Graphene transistors to detect genetic diseases

Japanese and Indian scientists have developed a method for using graphene-based transistors to detect disease-causing genes.

Graphene field-effect transistors (GFETs) can detect harmful genes through DNA hybridisation, which occurs when a ‘probe DNA’ combines, or hybridises, with its complementary ‘target DNA’. Hybridisation is usually detected by labelling the target with a fluorescent dye, which shines brightly when it combines with its probe (thus signalling a change in electrical conduction). But this involves a complicated labelling procedure and needs an expensive laser scanner to detect fluorescence intensity.

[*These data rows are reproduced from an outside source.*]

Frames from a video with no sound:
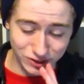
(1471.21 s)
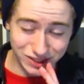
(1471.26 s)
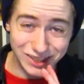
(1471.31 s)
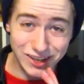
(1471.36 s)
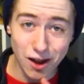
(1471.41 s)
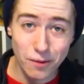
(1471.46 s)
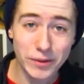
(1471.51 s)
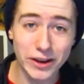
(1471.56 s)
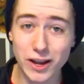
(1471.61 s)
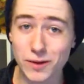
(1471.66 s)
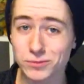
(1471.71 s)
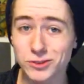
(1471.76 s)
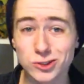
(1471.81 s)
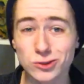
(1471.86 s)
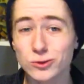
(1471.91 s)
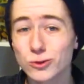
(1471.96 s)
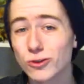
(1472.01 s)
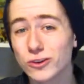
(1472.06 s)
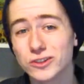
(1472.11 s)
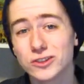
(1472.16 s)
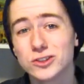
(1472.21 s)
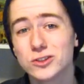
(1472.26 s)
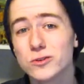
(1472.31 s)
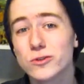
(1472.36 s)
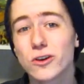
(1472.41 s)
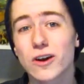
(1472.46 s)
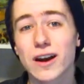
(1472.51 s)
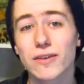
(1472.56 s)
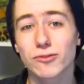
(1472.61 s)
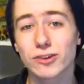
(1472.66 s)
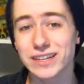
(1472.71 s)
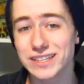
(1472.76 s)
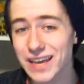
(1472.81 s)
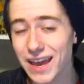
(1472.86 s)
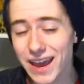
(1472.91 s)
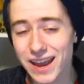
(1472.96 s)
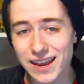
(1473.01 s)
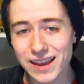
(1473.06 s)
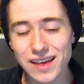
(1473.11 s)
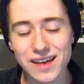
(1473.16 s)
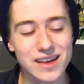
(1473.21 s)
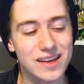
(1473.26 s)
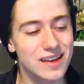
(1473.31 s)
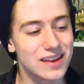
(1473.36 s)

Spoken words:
coming up sooner and sooner every day,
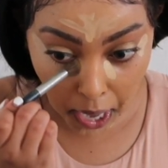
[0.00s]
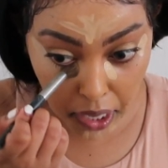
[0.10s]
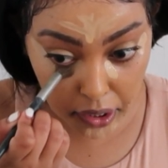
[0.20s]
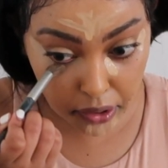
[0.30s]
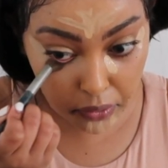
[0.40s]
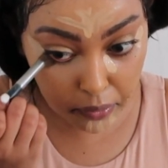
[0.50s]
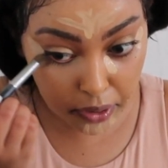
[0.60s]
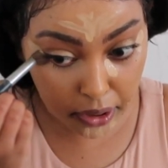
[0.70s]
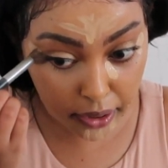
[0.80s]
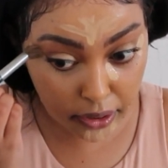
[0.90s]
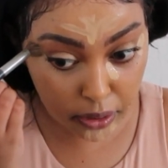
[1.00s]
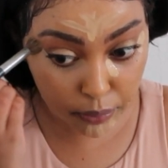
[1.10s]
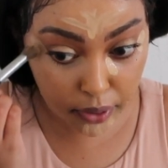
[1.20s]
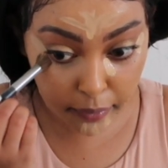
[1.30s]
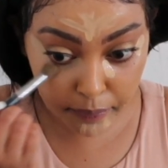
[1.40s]
And I don't really like to
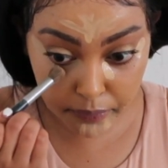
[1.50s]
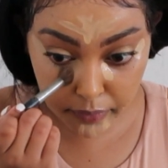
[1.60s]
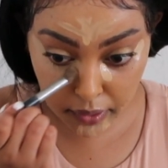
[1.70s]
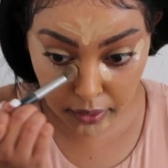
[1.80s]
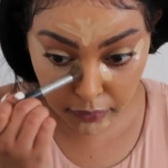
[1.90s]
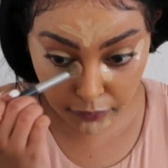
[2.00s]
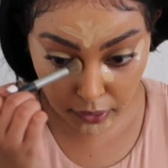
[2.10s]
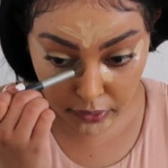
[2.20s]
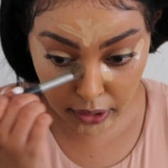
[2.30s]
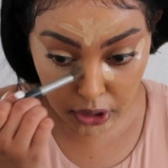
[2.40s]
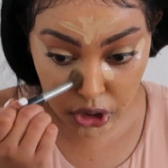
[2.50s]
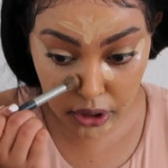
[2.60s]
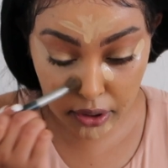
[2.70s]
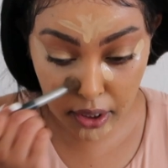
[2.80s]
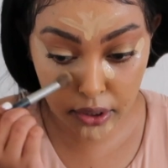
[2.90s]
put
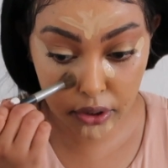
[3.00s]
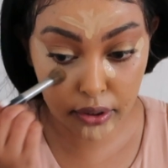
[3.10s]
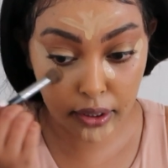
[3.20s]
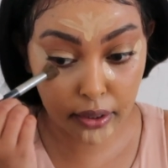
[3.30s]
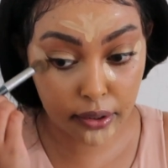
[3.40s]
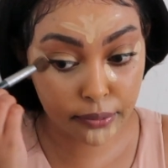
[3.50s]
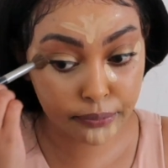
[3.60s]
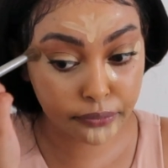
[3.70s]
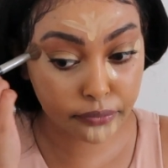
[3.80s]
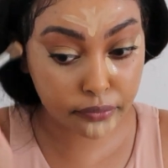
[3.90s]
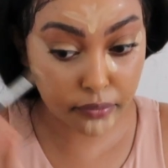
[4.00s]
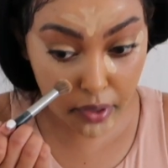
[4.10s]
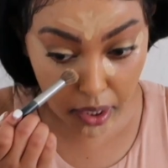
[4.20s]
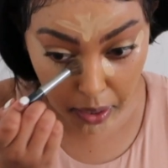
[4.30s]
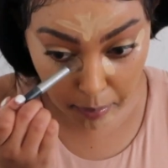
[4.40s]
foundation underneath
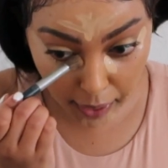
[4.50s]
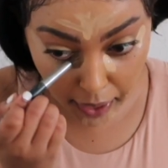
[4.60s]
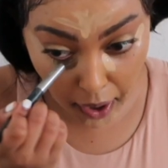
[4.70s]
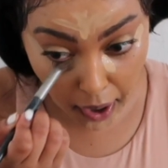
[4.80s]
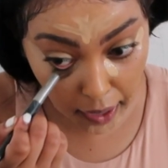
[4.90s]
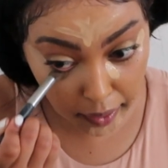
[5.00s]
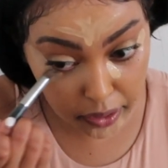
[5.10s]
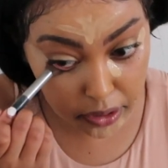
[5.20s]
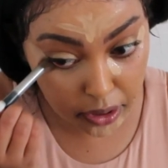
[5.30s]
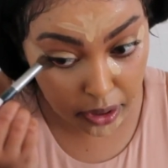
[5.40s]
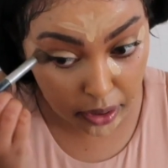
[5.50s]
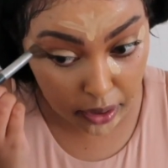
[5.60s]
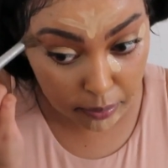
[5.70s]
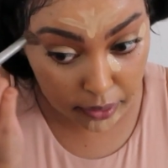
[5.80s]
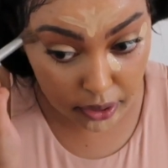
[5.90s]
my eyes
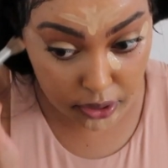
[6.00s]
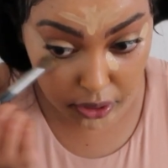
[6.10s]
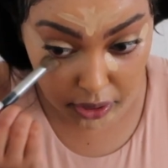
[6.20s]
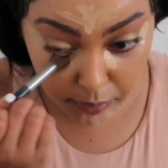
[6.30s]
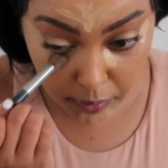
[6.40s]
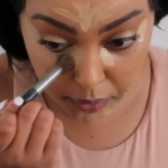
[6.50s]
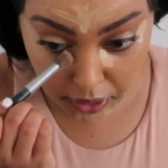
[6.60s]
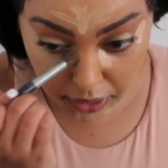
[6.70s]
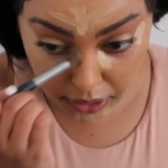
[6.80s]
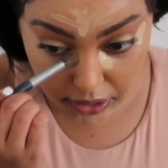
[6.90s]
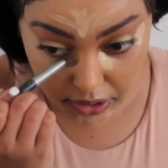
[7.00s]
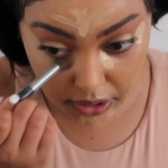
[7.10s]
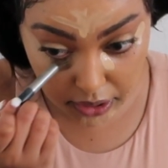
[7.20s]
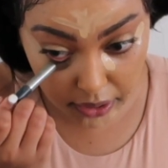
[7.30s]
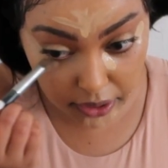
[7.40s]
because you're gonna be putting
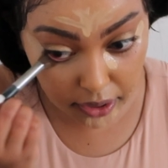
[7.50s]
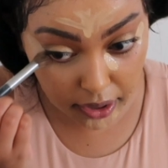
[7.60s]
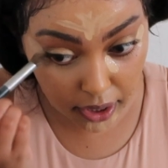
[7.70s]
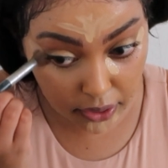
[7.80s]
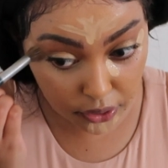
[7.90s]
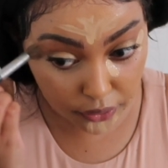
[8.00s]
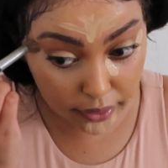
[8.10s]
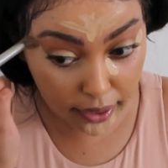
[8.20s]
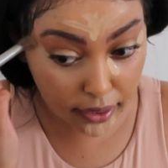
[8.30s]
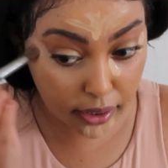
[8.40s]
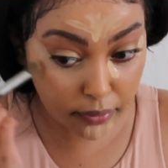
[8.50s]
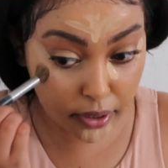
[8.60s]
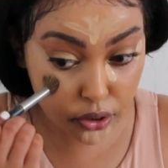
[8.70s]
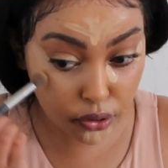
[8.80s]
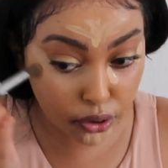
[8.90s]
concealer under there
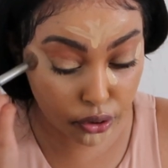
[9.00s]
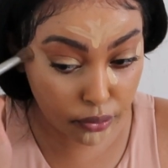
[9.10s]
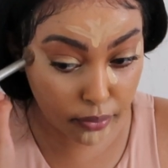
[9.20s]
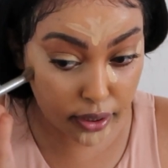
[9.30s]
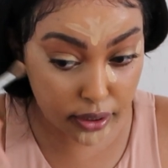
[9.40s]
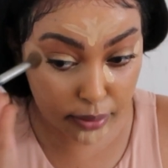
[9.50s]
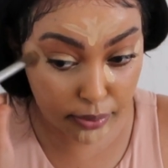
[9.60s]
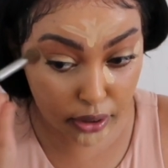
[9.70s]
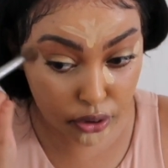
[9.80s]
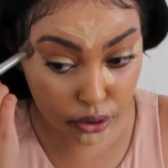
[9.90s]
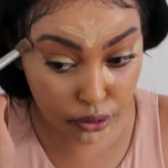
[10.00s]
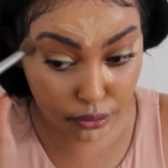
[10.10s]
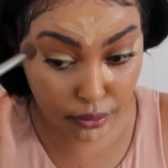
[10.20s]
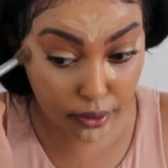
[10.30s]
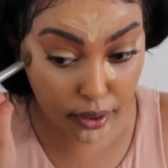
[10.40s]
anyway, so you don't want it to be
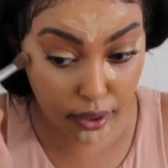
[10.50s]
too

Researchers led by Nobutaka Hanagata, of Japan’s National Institute for Materials Science, sought to improve this method by attaching the probe DNA to the transistor through a drying process. They designed GFETs that consist of titanium-gold electrodes on graphene deposited on a silicon substrate. Then they deposited the DNA probe, in a saline solution, onto the GFET and left it to dry.

This drying process led to direct immobilisation of the probe DNA on the graphene surface without a need for linkers, ie, nucleotide sequences which are commonly used to attach probes to transistors. The target DNA, also in saline solution, was then added to the transistor and incubated for four hours for hybridisation to occur.

Writing in the journal Science and Technology of Advanced Materials, the researchers revealed that the GFET operated successfully using this preparation method. A change in electrical conduction was detected when the probe and target combined, signalling the presence of a harmful target gene. Conduction did not change when other non-complementary DNA was applied.

The newly developed GFETs could thus become a cheaper, easier to operate and more sensitive alternative for detecting genetic diseases, with the authors stating: “Further development of this GFET device could be explored with enhanced performance for future biosensor applications, particularly in the detection of genetic diseases.”

Image caption: Schematic of a graphene-based field-effect transistor (left) and an atomic force microscopy image of graphene covered with single-stranded probe DNA (right).